[Problem requirements]
Output, exactly as written, the lines below from the one that has "[00:07:49.67]" through the one that has "Transcript: I would prescribe her observing"; nothing else, and no pictures.

————————

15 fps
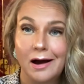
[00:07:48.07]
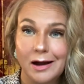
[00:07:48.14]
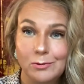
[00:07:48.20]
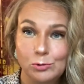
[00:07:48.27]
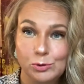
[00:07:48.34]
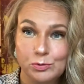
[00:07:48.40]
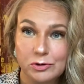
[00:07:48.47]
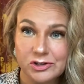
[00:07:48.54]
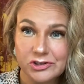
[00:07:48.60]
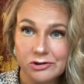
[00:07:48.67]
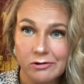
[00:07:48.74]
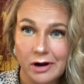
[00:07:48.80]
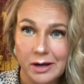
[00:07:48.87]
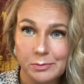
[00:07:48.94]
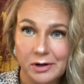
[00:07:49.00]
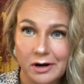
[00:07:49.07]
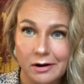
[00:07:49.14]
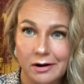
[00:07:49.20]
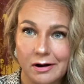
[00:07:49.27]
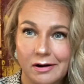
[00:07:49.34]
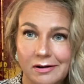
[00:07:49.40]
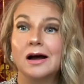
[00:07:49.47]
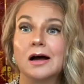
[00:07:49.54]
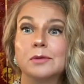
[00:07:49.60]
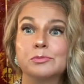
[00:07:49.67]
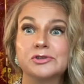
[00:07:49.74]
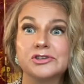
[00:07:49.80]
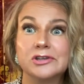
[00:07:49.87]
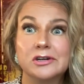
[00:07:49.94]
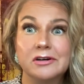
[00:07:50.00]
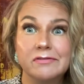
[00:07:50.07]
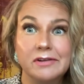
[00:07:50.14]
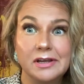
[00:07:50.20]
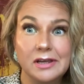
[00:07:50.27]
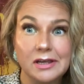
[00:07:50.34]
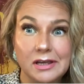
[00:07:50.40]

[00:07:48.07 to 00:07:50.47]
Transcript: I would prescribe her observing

————————

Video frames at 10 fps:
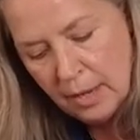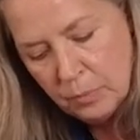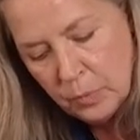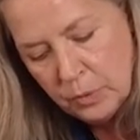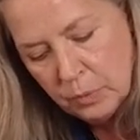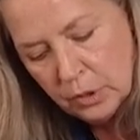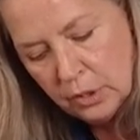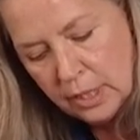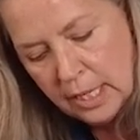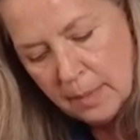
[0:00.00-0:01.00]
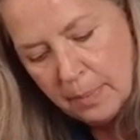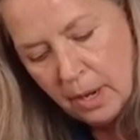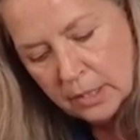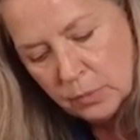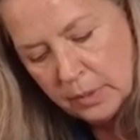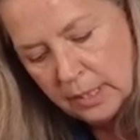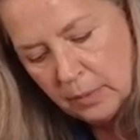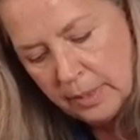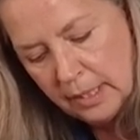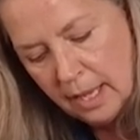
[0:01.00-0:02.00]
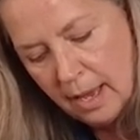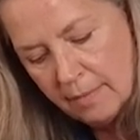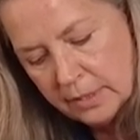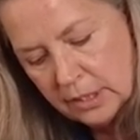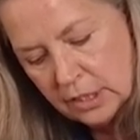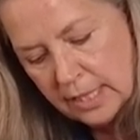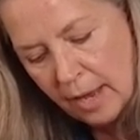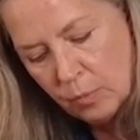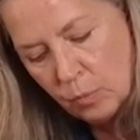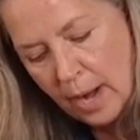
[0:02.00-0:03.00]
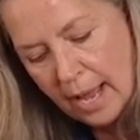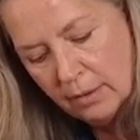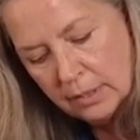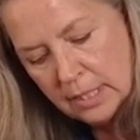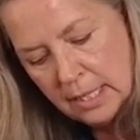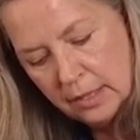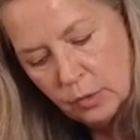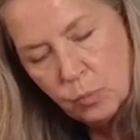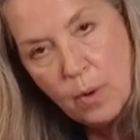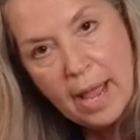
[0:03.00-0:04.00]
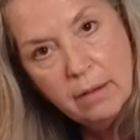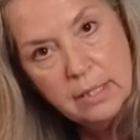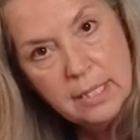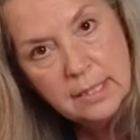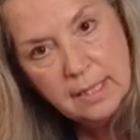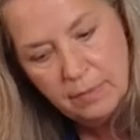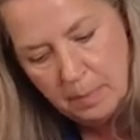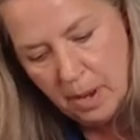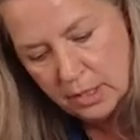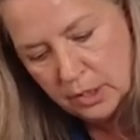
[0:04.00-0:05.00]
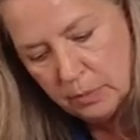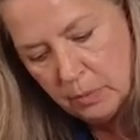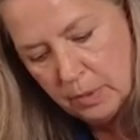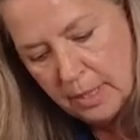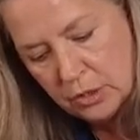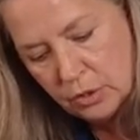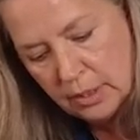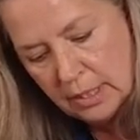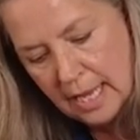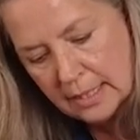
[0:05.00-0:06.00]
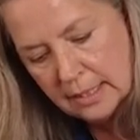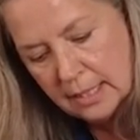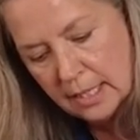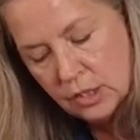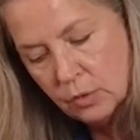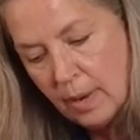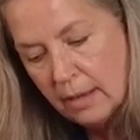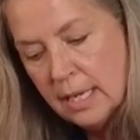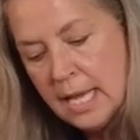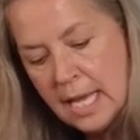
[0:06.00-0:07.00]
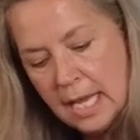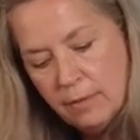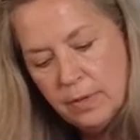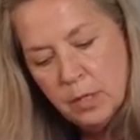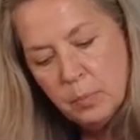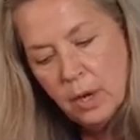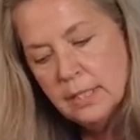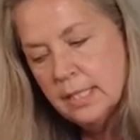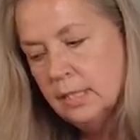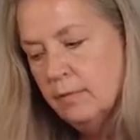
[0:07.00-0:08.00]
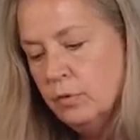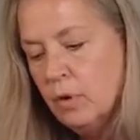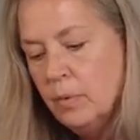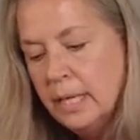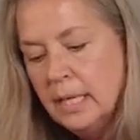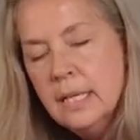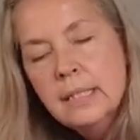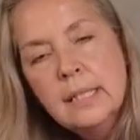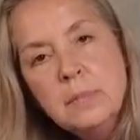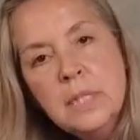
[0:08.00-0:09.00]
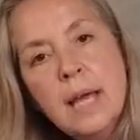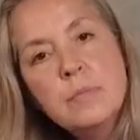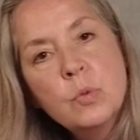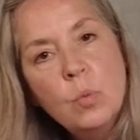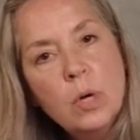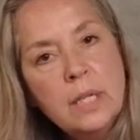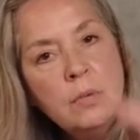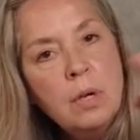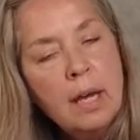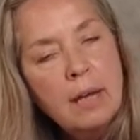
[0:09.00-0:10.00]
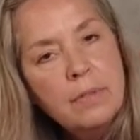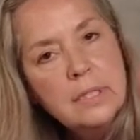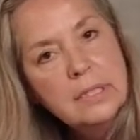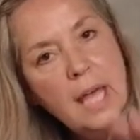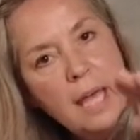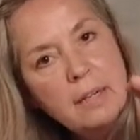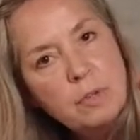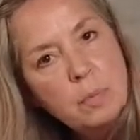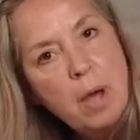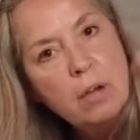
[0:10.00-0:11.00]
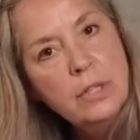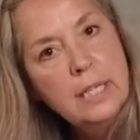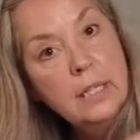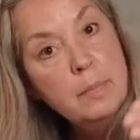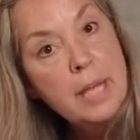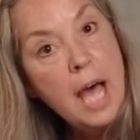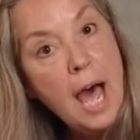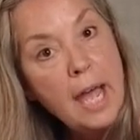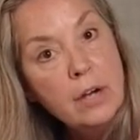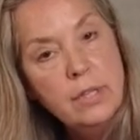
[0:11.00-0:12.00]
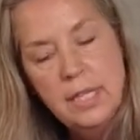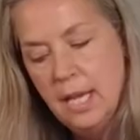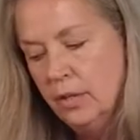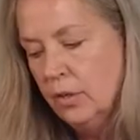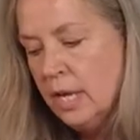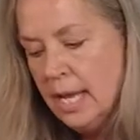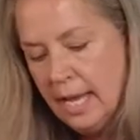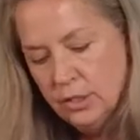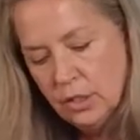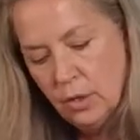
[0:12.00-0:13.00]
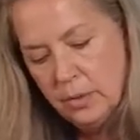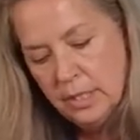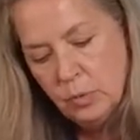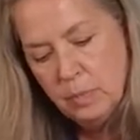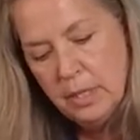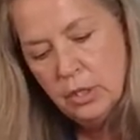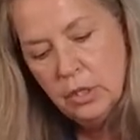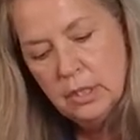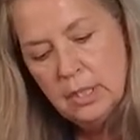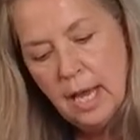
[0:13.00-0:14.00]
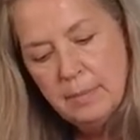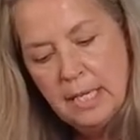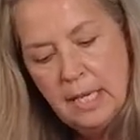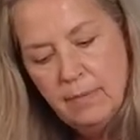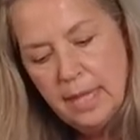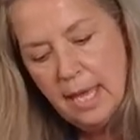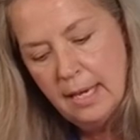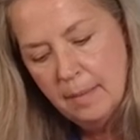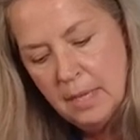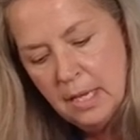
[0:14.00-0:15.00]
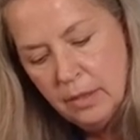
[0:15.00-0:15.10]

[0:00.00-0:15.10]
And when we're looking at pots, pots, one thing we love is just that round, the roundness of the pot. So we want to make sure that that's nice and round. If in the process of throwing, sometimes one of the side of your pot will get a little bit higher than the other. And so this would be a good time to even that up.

————————

[Exercise response]
[00:07:49.67]
[00:07:49.74]
[00:07:49.80]
[00:07:49.87]
[00:07:49.94]
[00:07:50.00]
[00:07:50.07]
[00:07:50.14]
[00:07:50.20]
[00:07:50.27]
[00:07:50.34]
[00:07:50.40]

[00:07:48.07 to 00:07:50.47]
Transcript: I would prescribe her observing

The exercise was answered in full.